▸ What you will do
Transcribe every entry exactly, leaving out any pictures.

Collected data:
= = = =

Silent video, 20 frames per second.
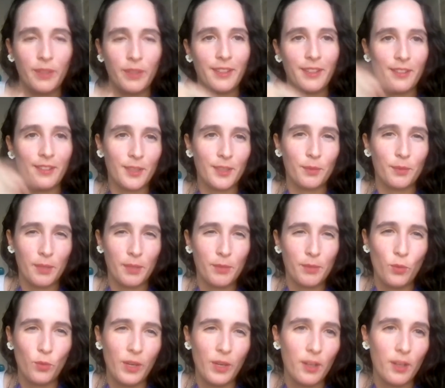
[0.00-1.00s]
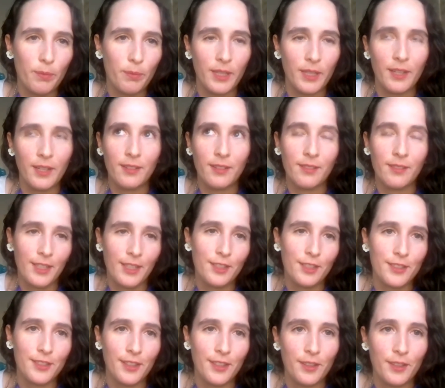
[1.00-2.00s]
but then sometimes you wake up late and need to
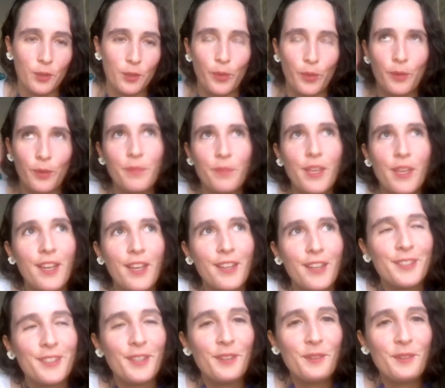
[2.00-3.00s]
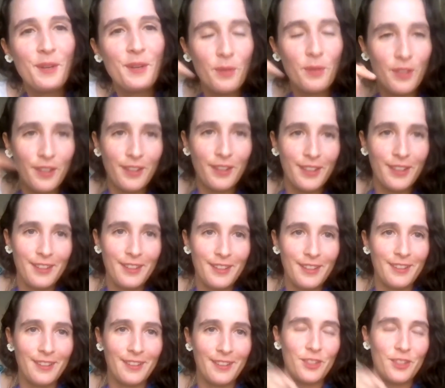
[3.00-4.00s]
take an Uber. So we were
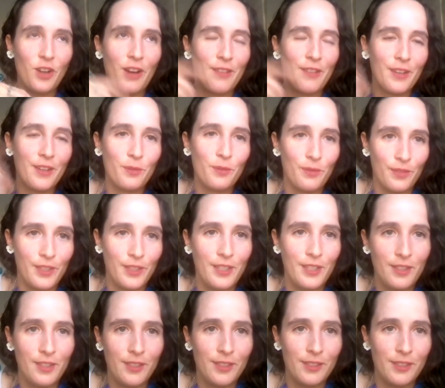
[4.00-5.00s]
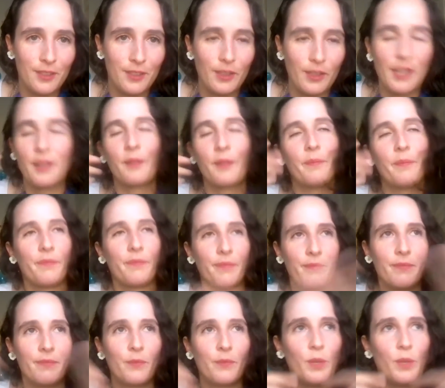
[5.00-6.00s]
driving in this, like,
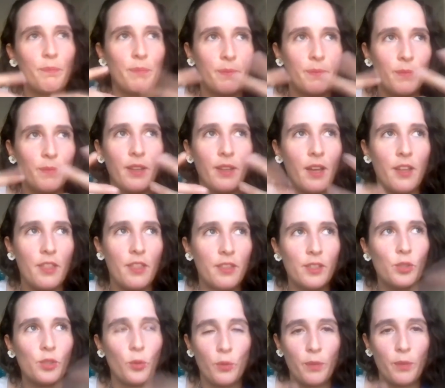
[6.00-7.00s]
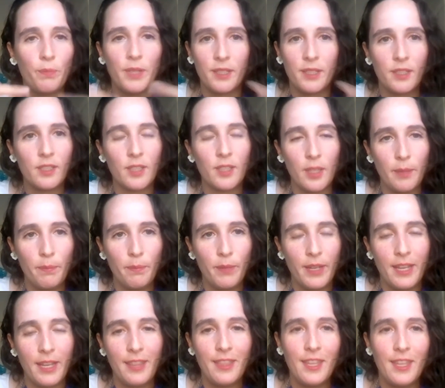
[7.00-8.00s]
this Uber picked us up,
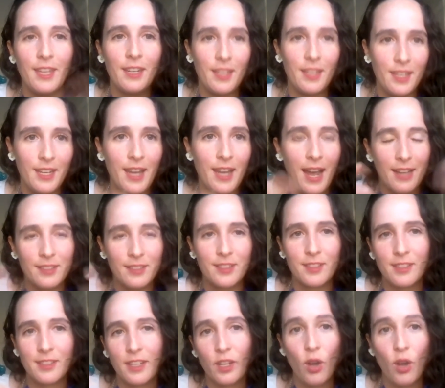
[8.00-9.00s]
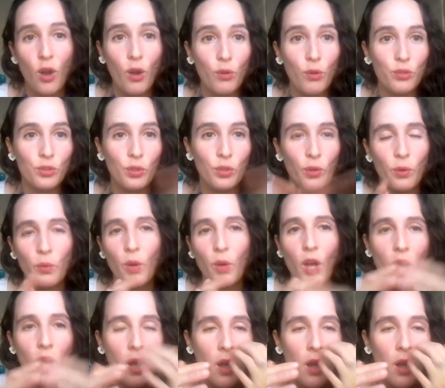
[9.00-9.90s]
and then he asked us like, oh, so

= = = =

▸ Reply to the task
Silent video, 20 frames per second.
[0.00-1.00s]
[1.00-2.00s]
but then sometimes you wake up late and need to
[2.00-3.00s]
[3.00-4.00s]
take an Uber. So we were
[4.00-5.00s]
[5.00-6.00s]
driving in this, like,
[6.00-7.00s]
[7.00-8.00s]
this Uber picked us up,
[8.00-9.00s]
[9.00-9.90s]
and then he asked us like, oh, so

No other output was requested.